The answer must be an exact copy of every entry.

Extracted records

####

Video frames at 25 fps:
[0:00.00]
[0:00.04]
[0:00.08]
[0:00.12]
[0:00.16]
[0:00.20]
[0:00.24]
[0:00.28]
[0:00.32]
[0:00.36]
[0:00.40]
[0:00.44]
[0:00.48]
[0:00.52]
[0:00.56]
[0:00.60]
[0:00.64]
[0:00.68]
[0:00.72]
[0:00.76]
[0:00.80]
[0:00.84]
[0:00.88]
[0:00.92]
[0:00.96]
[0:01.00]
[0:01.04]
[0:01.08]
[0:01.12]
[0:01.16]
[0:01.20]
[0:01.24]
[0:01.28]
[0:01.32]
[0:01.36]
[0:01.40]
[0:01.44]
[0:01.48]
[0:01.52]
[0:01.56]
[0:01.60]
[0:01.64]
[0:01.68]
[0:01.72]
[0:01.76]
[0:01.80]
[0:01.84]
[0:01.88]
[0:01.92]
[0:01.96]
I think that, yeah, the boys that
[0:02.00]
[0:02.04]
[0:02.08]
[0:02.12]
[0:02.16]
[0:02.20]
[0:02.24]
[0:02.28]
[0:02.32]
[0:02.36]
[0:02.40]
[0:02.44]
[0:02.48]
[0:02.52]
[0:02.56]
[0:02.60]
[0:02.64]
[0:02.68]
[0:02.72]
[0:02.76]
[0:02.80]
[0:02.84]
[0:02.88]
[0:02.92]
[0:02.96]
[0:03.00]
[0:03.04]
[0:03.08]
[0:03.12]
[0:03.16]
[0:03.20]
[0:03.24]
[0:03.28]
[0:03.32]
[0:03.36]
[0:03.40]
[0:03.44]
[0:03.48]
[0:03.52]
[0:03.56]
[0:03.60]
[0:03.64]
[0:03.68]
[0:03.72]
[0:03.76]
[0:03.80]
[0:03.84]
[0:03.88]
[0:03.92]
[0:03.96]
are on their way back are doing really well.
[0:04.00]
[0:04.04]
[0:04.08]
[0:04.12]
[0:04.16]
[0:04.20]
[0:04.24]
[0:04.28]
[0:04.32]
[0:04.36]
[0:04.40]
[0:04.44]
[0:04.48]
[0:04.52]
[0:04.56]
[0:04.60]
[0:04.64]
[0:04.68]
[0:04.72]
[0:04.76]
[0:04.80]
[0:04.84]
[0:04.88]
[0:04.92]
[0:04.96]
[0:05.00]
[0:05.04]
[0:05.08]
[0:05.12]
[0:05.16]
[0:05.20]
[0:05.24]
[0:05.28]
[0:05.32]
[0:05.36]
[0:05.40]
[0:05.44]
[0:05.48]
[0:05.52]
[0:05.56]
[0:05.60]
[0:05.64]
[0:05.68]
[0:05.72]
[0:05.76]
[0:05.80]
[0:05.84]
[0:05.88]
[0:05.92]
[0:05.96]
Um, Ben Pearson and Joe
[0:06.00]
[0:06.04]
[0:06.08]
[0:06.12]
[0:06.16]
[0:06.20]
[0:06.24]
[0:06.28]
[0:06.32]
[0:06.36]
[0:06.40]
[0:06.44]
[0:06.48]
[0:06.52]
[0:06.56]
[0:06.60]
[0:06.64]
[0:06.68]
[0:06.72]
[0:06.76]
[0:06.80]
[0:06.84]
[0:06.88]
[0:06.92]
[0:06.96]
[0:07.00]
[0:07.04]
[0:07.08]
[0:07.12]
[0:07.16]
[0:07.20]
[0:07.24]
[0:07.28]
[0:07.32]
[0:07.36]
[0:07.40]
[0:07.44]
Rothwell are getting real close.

####

*Your solution*.
Video frames at 25 fps:
[0:00.00]
[0:00.04]
[0:00.08]
[0:00.12]
[0:00.16]
[0:00.20]
[0:00.24]
[0:00.28]
[0:00.32]
[0:00.36]
[0:00.40]
[0:00.44]
[0:00.48]
[0:00.52]
[0:00.56]
[0:00.60]
[0:00.64]
[0:00.68]
[0:00.72]
[0:00.76]
[0:00.80]
[0:00.84]
[0:00.88]
[0:00.92]
[0:00.96]
[0:01.00]
[0:01.04]
[0:01.08]
[0:01.12]
[0:01.16]
[0:01.20]
[0:01.24]
[0:01.28]
[0:01.32]
[0:01.36]
[0:01.40]
[0:01.44]
[0:01.48]
[0:01.52]
[0:01.56]
[0:01.60]
[0:01.64]
[0:01.68]
[0:01.72]
[0:01.76]
[0:01.80]
[0:01.84]
[0:01.88]
[0:01.92]
[0:01.96]
I think that, yeah, the boys that
[0:02.00]
[0:02.04]
[0:02.08]
[0:02.12]
[0:02.16]
[0:02.20]
[0:02.24]
[0:02.28]
[0:02.32]
[0:02.36]
[0:02.40]
[0:02.44]
[0:02.48]
[0:02.52]
[0:02.56]
[0:02.60]
[0:02.64]
[0:02.68]
[0:02.72]
[0:02.76]
[0:02.80]
[0:02.84]
[0:02.88]
[0:02.92]
[0:02.96]
[0:03.00]
[0:03.04]
[0:03.08]
[0:03.12]
[0:03.16]
[0:03.20]
[0:03.24]
[0:03.28]
[0:03.32]
[0:03.36]
[0:03.40]
[0:03.44]
[0:03.48]
[0:03.52]
[0:03.56]
[0:03.60]
[0:03.64]
[0:03.68]
[0:03.72]
[0:03.76]
[0:03.80]
[0:03.84]
[0:03.88]
[0:03.92]
[0:03.96]
are on their way back are doing really well.
[0:04.00]
[0:04.04]
[0:04.08]
[0:04.12]
[0:04.16]
[0:04.20]
[0:04.24]
[0:04.28]
[0:04.32]
[0:04.36]
[0:04.40]
[0:04.44]
[0:04.48]
[0:04.52]
[0:04.56]
[0:04.60]
[0:04.64]
[0:04.68]
[0:04.72]
[0:04.76]
[0:04.80]
[0:04.84]
[0:04.88]
[0:04.92]
[0:04.96]
[0:05.00]
[0:05.04]
[0:05.08]
[0:05.12]
[0:05.16]
[0:05.20]
[0:05.24]
[0:05.28]
[0:05.32]
[0:05.36]
[0:05.40]
[0:05.44]
[0:05.48]
[0:05.52]
[0:05.56]
[0:05.60]
[0:05.64]
[0:05.68]
[0:05.72]
[0:05.76]
[0:05.80]
[0:05.84]
[0:05.88]
[0:05.92]
[0:05.96]
Um, Ben Pearson and Joe
[0:06.00]
[0:06.04]
[0:06.08]
[0:06.12]
[0:06.16]
[0:06.20]
[0:06.24]
[0:06.28]
[0:06.32]
[0:06.36]
[0:06.40]
[0:06.44]
[0:06.48]
[0:06.52]
[0:06.56]
[0:06.60]
[0:06.64]
[0:06.68]
[0:06.72]
[0:06.76]
[0:06.80]
[0:06.84]
[0:06.88]
[0:06.92]
[0:06.96]
[0:07.00]
[0:07.04]
[0:07.08]
[0:07.12]
[0:07.16]
[0:07.20]
[0:07.24]
[0:07.28]
[0:07.32]
[0:07.36]
[0:07.40]
[0:07.44]
Rothwell are getting real close.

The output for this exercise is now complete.